HOULTON, Maine — Officials in SAD 29 are waiting to see how other towns vote on school regionalization plans before they take steps toward formulating a plan of their own.
In November, voters in the district turned down a proposed regional school consolidation plan that called for SAD 29 in Houlton, SAD 70 in Hodgdon, SAD 14 in Danforth, Community School District 9 in Dyer Brook and the municipal units of Hersey, Moro Plantation, Orient and Bancroft to consolidate to form the Tri-County Regional School Unit.
Once that happened, all the members of the RSU except SAD 29 submitted a plan for an Alternative Organizational Structure. The alternative called for those districts and towns to partner on reorganization. That plan was approved by the Department of Education.
Towns involved in the proposed AOS will vote on the plan on Jan. 27.
SAD 29 chose to move forward alone and submitted an alternative plan asking Education Commissioner Susan Gendron for permission to do so. In early December, it was announced that SAD 29’s plan was turned down.
The reorganization plan and the referendum were in response to the law passed in June 2007 requiring that the state’s 290 school districts be reorganized into approximately 80 regional school units governed by regional school boards.
SAD 29 Superintendent Steve Fitzpatrick said Tuesday that the district now is watching to see if several districts in surrounding towns approve their plans.
“We are waiting to see if the AOS that consists of SAD 70, SAD 25 and the other entities passes, and if SAD 42 and SAD 45 and Easton and Bridgewater approve their plans,” he said. “If they don’t, there may be other districts left over that we can partner with. We are pretty much just waiting for the dust to settle after the votes.”
The regionalization law states that “existing school units should aim to form regional school units of at least 2,500 resident students.”
If SAD 29 were to move forward without a partner, the district would have 1,315 students, which is more than the minimum of 1,200 students needed under the law to form a regional school unit.
The deadline for referendums and plans is Jan. 30. If plans to consolidate school administrations are not approved by that time, school districts may face financial penalties.

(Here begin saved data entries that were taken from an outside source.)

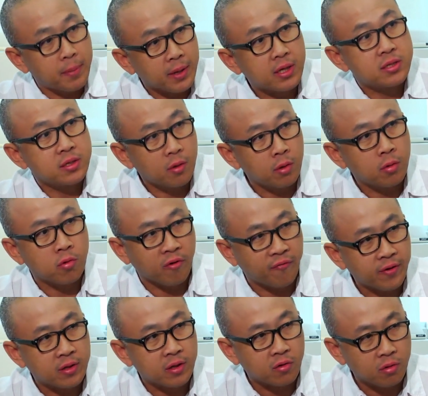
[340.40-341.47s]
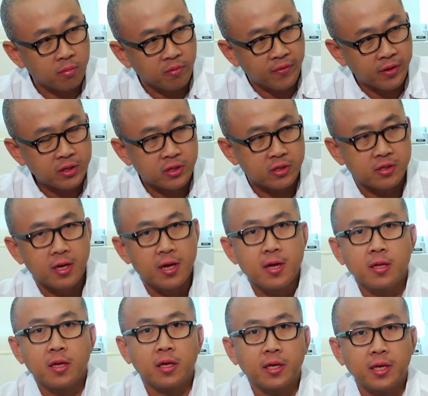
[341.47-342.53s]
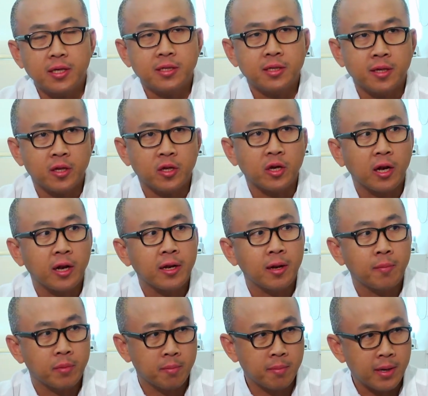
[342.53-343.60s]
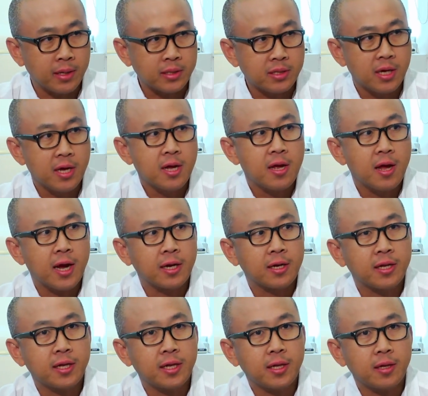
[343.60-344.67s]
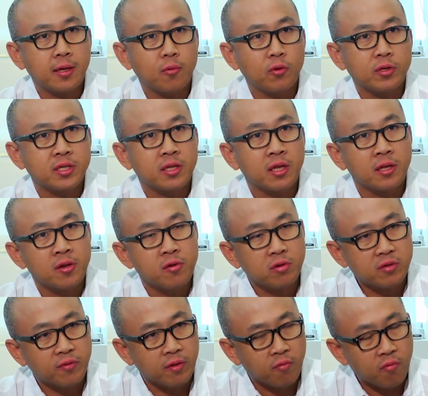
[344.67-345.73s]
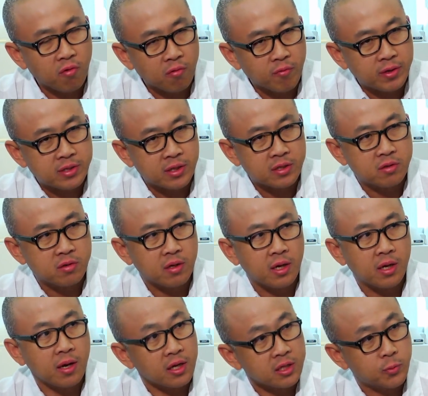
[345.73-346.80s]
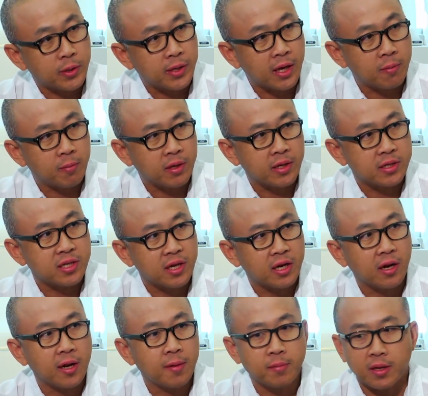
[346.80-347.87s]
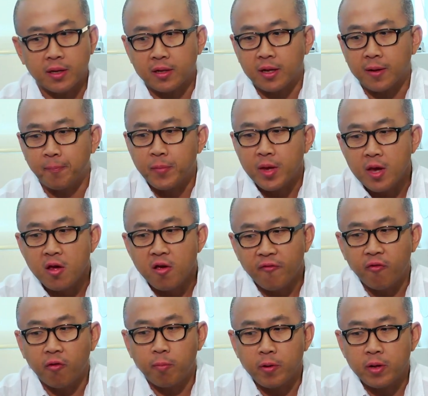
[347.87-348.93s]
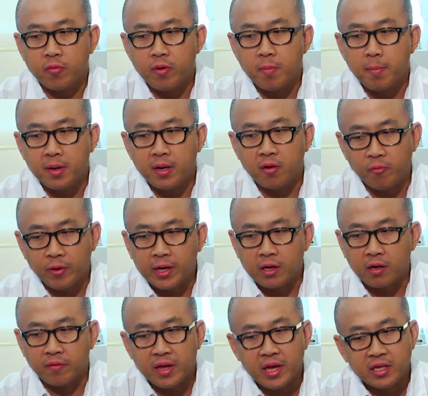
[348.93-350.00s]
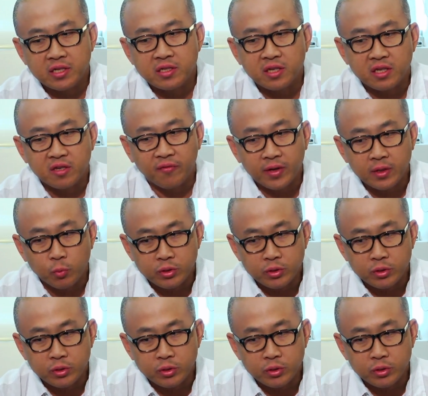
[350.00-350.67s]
biggest owner of Felda Global Ventures. Now he's in there to clean up the mess, and he was in the news for the wrong reasons last weekend because he claimed that 4.3 billion ringgit of the agency's fund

David Connerty-Marin, communications director for the DOE, said Tuesday afternoon that SAD 29 would not necessarily face financial penalties from the state because they do not have a plan approved by voters by the required deadline.
“They have met the requirement to put a plan to voters by the end of January and the voters said no,” he said, adding that Gendron had indicated SAD 29 could also avoid the penalty if they put another plan before voters by the time the DOE sends out its General Purpose Aid to education figures.
“That is typically in February, but given the current budget situation, it could be later than that,” said Connerty-Marin.
Fitzpatrick said the district is keeping all of its options open.
“We will be watching closely as things move forward,” he said Tuesday.